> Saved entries
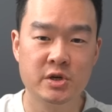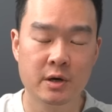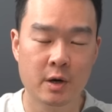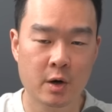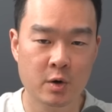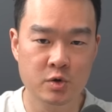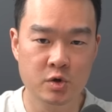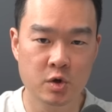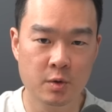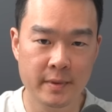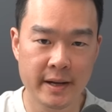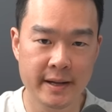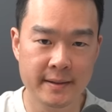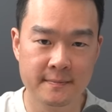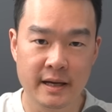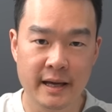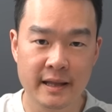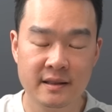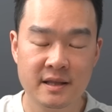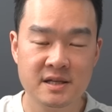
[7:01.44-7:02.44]
your own domain.
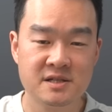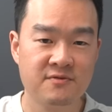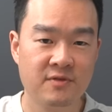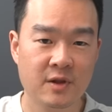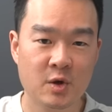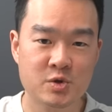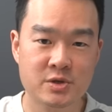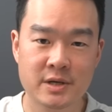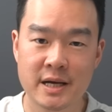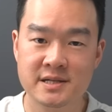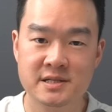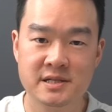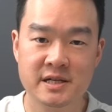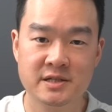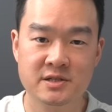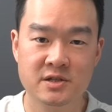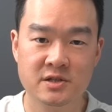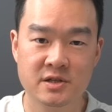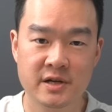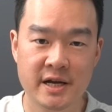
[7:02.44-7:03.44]
And this flows nicely
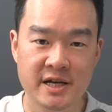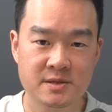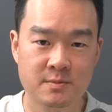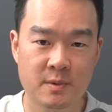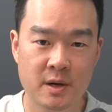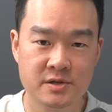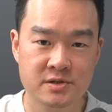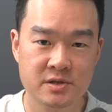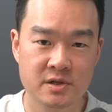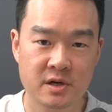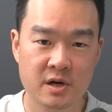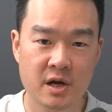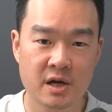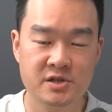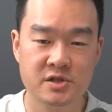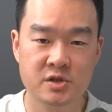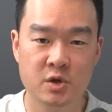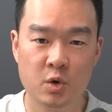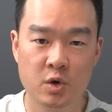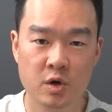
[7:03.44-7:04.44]
to today's sponsor,
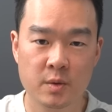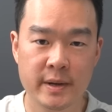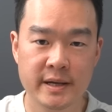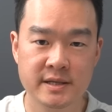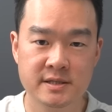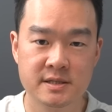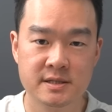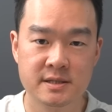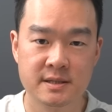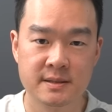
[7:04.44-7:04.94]
Dust Store domains.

> YOUR INSTRUCTIONS
The records above are to be copied exactly, with no pictures carried over.

> SOLUTION TO THE EXERCISE
[7:01.44-7:02.44]
your own domain.
[7:02.44-7:03.44]
And this flows nicely
[7:03.44-7:04.44]
to today's sponsor,
[7:04.44-7:04.94]
Dust Store domains.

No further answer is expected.